[Stored data]
>>>>>
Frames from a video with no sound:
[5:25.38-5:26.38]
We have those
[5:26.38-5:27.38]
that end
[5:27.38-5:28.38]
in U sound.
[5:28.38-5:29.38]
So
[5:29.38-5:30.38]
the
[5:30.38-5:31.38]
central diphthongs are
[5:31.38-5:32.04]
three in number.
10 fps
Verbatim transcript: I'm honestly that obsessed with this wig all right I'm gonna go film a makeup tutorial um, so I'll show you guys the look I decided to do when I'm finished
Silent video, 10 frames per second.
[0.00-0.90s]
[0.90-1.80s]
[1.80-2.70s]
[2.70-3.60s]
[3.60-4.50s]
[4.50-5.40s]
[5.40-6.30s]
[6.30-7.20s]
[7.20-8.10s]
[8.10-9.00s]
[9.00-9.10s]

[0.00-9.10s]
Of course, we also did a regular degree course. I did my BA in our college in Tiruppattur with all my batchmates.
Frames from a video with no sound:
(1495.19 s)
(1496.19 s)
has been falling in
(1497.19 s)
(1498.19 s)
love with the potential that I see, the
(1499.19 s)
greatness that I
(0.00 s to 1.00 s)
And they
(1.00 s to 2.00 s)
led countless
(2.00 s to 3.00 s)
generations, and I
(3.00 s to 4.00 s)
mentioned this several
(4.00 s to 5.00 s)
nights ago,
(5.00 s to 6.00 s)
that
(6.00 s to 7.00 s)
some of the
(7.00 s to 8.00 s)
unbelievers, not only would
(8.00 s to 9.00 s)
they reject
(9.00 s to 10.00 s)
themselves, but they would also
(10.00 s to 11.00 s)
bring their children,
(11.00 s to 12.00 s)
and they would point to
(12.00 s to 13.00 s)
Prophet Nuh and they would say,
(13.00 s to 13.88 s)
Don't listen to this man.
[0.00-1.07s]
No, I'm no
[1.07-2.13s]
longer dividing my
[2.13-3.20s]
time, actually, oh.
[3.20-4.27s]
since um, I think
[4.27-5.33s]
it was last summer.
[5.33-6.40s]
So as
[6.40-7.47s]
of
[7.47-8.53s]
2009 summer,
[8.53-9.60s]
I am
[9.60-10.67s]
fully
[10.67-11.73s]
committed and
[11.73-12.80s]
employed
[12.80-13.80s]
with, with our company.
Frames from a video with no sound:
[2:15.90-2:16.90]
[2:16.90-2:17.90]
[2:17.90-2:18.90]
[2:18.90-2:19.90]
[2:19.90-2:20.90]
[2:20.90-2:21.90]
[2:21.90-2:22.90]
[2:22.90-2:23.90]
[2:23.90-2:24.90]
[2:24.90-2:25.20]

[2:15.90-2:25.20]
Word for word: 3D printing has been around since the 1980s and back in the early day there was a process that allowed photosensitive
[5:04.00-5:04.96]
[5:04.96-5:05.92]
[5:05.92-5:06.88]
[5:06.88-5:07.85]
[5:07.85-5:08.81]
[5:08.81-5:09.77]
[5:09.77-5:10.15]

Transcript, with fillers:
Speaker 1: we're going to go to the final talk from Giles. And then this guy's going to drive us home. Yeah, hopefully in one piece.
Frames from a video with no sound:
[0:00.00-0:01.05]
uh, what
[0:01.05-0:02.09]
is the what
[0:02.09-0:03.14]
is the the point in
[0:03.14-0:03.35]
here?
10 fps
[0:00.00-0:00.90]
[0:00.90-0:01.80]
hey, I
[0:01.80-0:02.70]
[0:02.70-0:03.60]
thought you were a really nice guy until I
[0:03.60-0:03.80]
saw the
<<<<<
- **YOUR OBJECTIVE**:
Print the lines above, unchanged, from the start of the records to the line with "[2:15.90-2:25.20]", including that final line.

- **ANSWER SECTION**:
Frames from a video with no sound:
[5:25.38-5:26.38]
We have those
[5:26.38-5:27.38]
that end
[5:27.38-5:28.38]
in U sound.
[5:28.38-5:29.38]
So
[5:29.38-5:30.38]
the
[5:30.38-5:31.38]
central diphthongs are
[5:31.38-5:32.04]
three in number.
10 fps
Verbatim transcript: I'm honestly that obsessed with this wig all right I'm gonna go film a makeup tutorial um, so I'll show you guys the look I decided to do when I'm finished
Silent video, 10 frames per second.
[0.00-0.90s]
[0.90-1.80s]
[1.80-2.70s]
[2.70-3.60s]
[3.60-4.50s]
[4.50-5.40s]
[5.40-6.30s]
[6.30-7.20s]
[7.20-8.10s]
[8.10-9.00s]
[9.00-9.10s]

[0.00-9.10s]
Of course, we also did a regular degree course. I did my BA in our college in Tiruppattur with all my batchmates.
Frames from a video with no sound:
(1495.19 s)
(1496.19 s)
has been falling in
(1497.19 s)
(1498.19 s)
love with the potential that I see, the
(1499.19 s)
greatness that I
(0.00 s to 1.00 s)
And they
(1.00 s to 2.00 s)
led countless
(2.00 s to 3.00 s)
generations, and I
(3.00 s to 4.00 s)
mentioned this several
(4.00 s to 5.00 s)
nights ago,
(5.00 s to 6.00 s)
that
(6.00 s to 7.00 s)
some of the
(7.00 s to 8.00 s)
unbelievers, not only would
(8.00 s to 9.00 s)
they reject
(9.00 s to 10.00 s)
themselves, but they would also
(10.00 s to 11.00 s)
bring their children,
(11.00 s to 12.00 s)
and they would point to
(12.00 s to 13.00 s)
Prophet Nuh and they would say,
(13.00 s to 13.88 s)
Don't listen to this man.
[0.00-1.07s]
No, I'm no
[1.07-2.13s]
longer dividing my
[2.13-3.20s]
time, actually, oh.
[3.20-4.27s]
since um, I think
[4.27-5.33s]
it was last summer.
[5.33-6.40s]
So as
[6.40-7.47s]
of
[7.47-8.53s]
2009 summer,
[8.53-9.60s]
I am
[9.60-10.67s]
fully
[10.67-11.73s]
committed and
[11.73-12.80s]
employed
[12.80-13.80s]
with, with our company.
Frames from a video with no sound:
[2:15.90-2:16.90]
[2:16.90-2:17.90]
[2:17.90-2:18.90]
[2:18.90-2:19.90]
[2:19.90-2:20.90]
[2:20.90-2:21.90]
[2:21.90-2:22.90]
[2:22.90-2:23.90]
[2:23.90-2:24.90]
[2:24.90-2:25.20]

[2:15.90-2:25.20]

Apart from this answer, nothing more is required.